▶ _Dataset entries_:
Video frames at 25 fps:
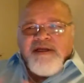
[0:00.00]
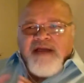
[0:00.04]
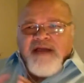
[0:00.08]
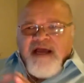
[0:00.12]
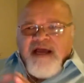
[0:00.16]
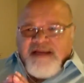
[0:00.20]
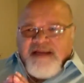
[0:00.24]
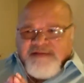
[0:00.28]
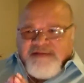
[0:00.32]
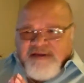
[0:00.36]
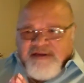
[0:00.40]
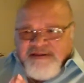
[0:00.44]

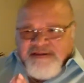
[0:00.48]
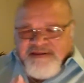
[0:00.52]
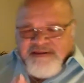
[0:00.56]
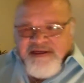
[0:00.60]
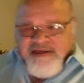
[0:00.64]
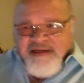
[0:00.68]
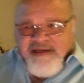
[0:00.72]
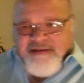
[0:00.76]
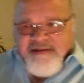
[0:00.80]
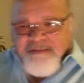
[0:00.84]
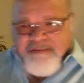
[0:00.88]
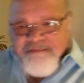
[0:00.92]
as I
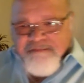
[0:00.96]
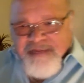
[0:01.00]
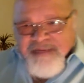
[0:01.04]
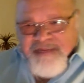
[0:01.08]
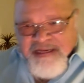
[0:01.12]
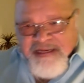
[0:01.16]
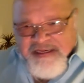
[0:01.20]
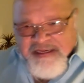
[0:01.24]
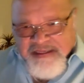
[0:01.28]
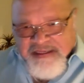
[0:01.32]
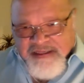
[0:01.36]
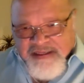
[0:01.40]
said, the
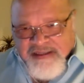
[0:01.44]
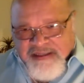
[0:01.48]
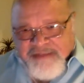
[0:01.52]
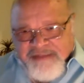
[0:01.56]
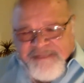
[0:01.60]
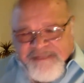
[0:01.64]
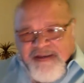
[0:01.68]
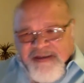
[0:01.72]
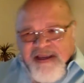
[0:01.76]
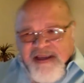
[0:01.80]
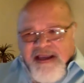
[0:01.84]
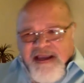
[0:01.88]
media
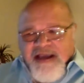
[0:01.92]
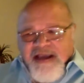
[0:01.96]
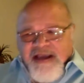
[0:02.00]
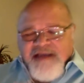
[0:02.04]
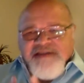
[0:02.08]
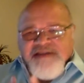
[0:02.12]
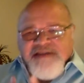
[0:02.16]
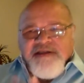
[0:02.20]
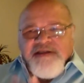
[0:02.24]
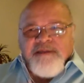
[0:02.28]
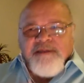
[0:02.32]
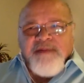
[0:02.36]

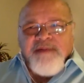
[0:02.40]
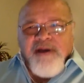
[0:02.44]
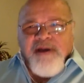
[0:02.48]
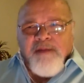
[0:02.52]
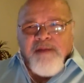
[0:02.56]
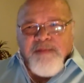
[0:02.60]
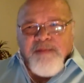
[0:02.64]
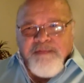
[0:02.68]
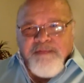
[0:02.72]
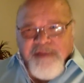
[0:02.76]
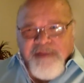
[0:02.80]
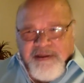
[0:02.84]
has some
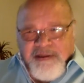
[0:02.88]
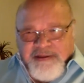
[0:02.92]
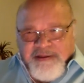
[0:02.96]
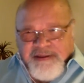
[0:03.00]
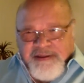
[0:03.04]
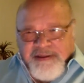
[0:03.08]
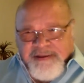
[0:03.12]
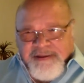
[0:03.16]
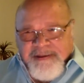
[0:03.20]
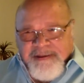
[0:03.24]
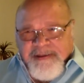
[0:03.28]
culpability.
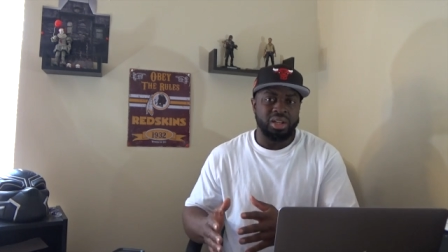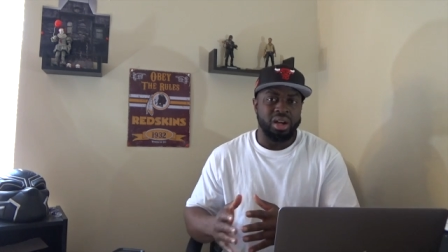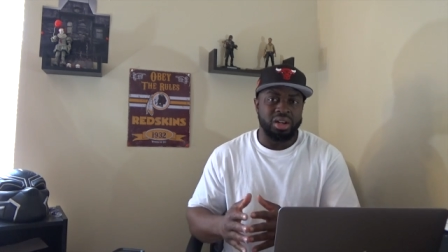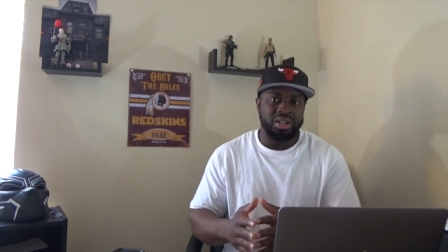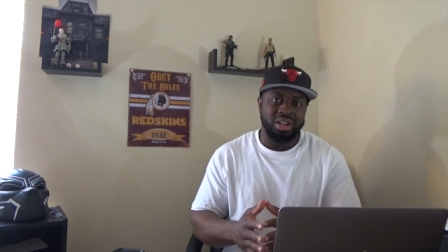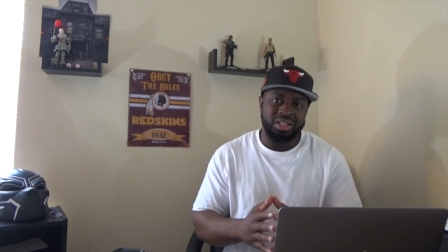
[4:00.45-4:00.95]

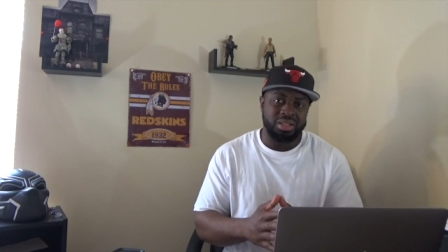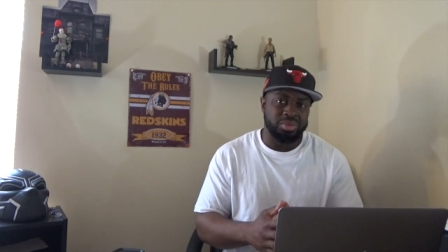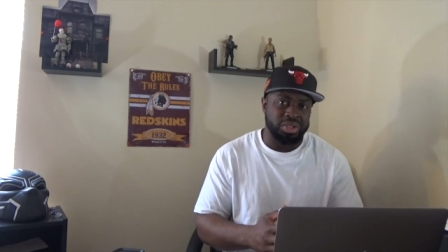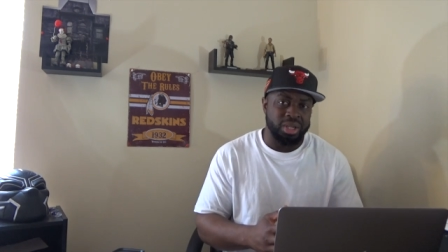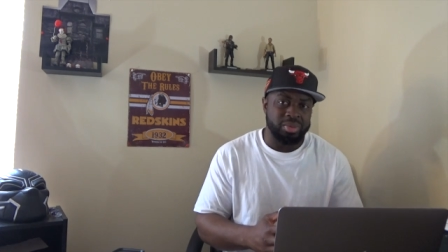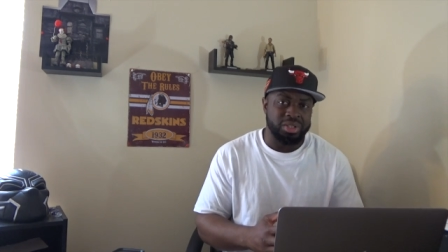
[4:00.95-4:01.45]
uh, custom
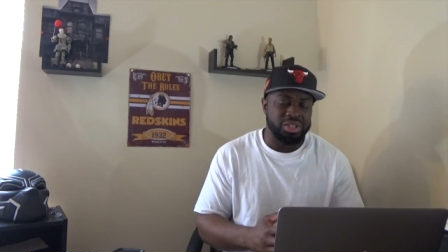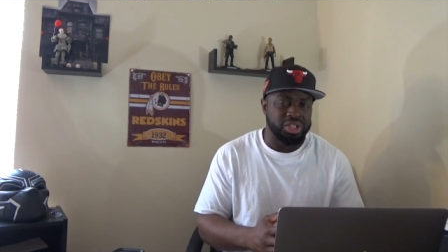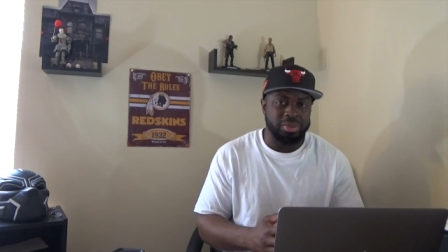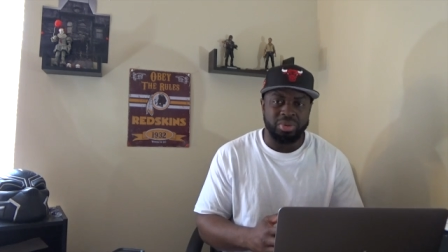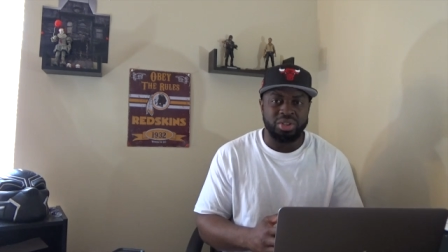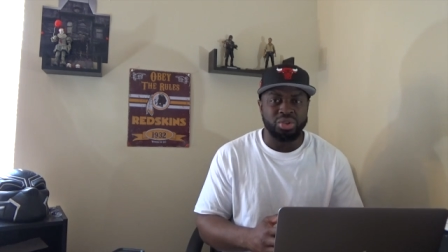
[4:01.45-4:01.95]
chips and
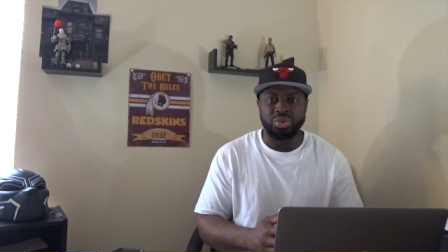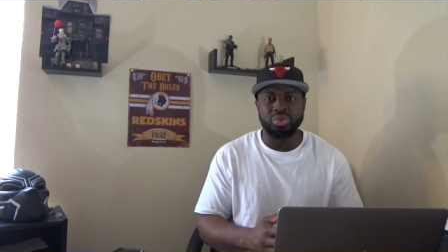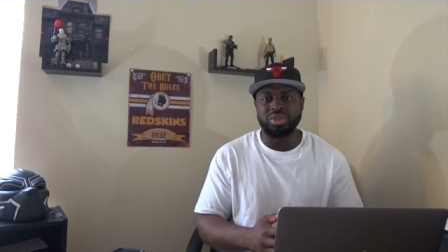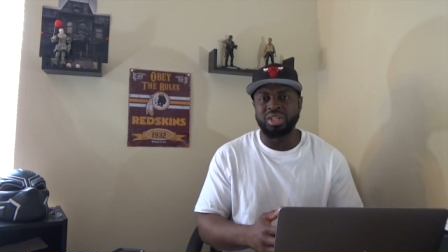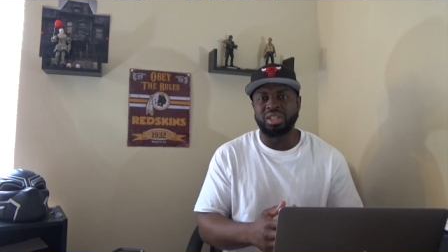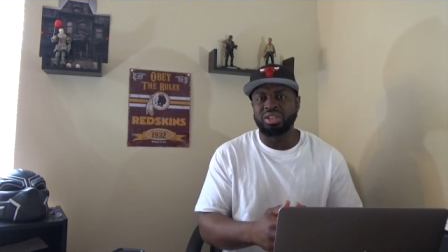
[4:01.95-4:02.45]

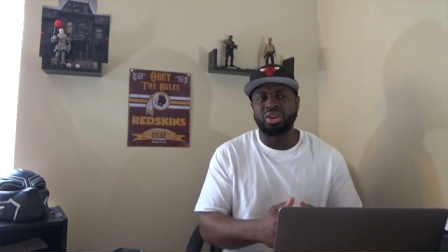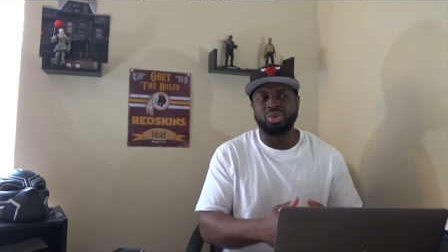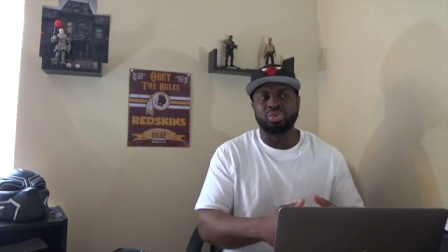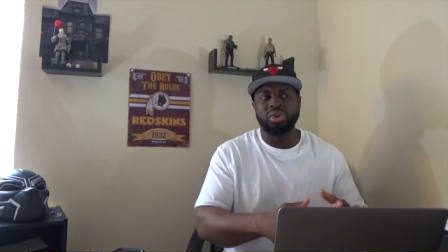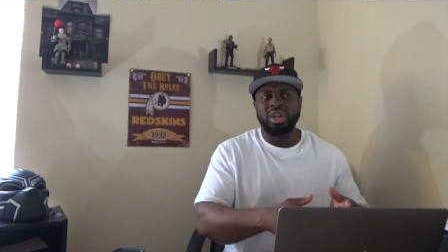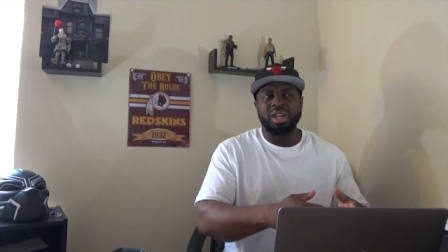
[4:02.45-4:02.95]
GPUs, you
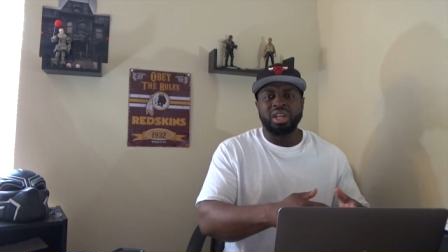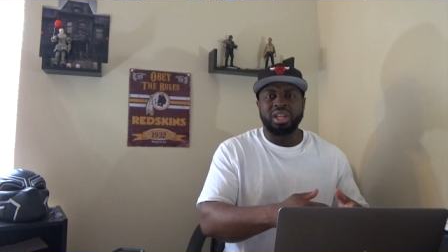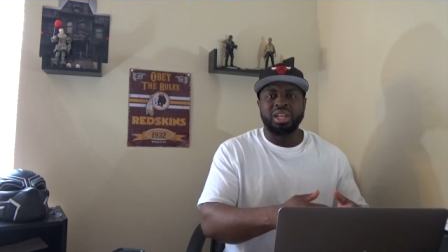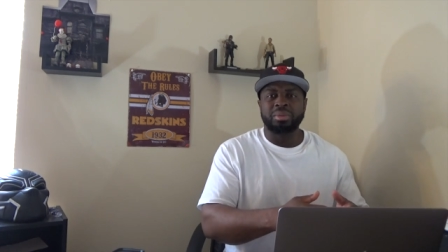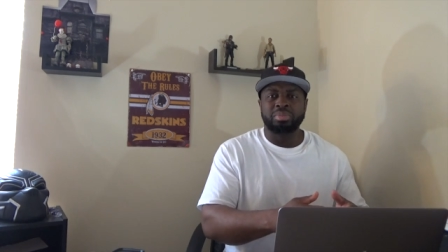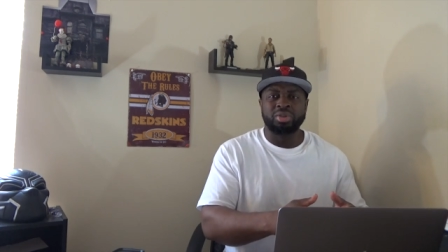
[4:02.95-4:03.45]
know,
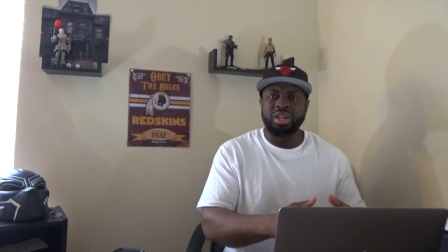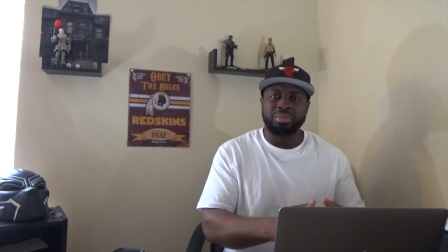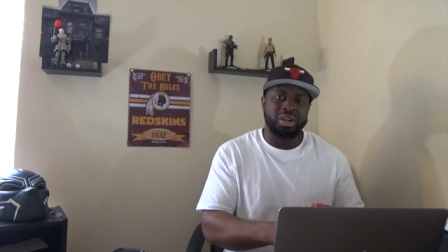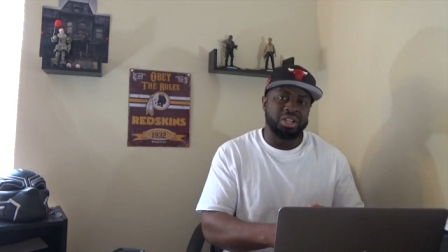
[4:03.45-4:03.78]
it pretty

▶ _What is needed_:
Go through the entries above and write them out again exactly, images left behind.

▶ _Reply_:
Video frames at 25 fps:
[0:00.00]
[0:00.04]
[0:00.08]
[0:00.12]
[0:00.16]
[0:00.20]
[0:00.24]
[0:00.28]
[0:00.32]
[0:00.36]
[0:00.40]
[0:00.44]

[0:00.48]
[0:00.52]
[0:00.56]
[0:00.60]
[0:00.64]
[0:00.68]
[0:00.72]
[0:00.76]
[0:00.80]
[0:00.84]
[0:00.88]
[0:00.92]
as I
[0:00.96]
[0:01.00]
[0:01.04]
[0:01.08]
[0:01.12]
[0:01.16]
[0:01.20]
[0:01.24]
[0:01.28]
[0:01.32]
[0:01.36]
[0:01.40]
said, the
[0:01.44]
[0:01.48]
[0:01.52]
[0:01.56]
[0:01.60]
[0:01.64]
[0:01.68]
[0:01.72]
[0:01.76]
[0:01.80]
[0:01.84]
[0:01.88]
media
[0:01.92]
[0:01.96]
[0:02.00]
[0:02.04]
[0:02.08]
[0:02.12]
[0:02.16]
[0:02.20]
[0:02.24]
[0:02.28]
[0:02.32]
[0:02.36]

[0:02.40]
[0:02.44]
[0:02.48]
[0:02.52]
[0:02.56]
[0:02.60]
[0:02.64]
[0:02.68]
[0:02.72]
[0:02.76]
[0:02.80]
[0:02.84]
has some
[0:02.88]
[0:02.92]
[0:02.96]
[0:03.00]
[0:03.04]
[0:03.08]
[0:03.12]
[0:03.16]
[0:03.20]
[0:03.24]
[0:03.28]
culpability.
[4:00.45-4:00.95]

[4:00.95-4:01.45]
uh, custom
[4:01.45-4:01.95]
chips and
[4:01.95-4:02.45]

[4:02.45-4:02.95]
GPUs, you
[4:02.95-4:03.45]
know,
[4:03.45-4:03.78]
it pretty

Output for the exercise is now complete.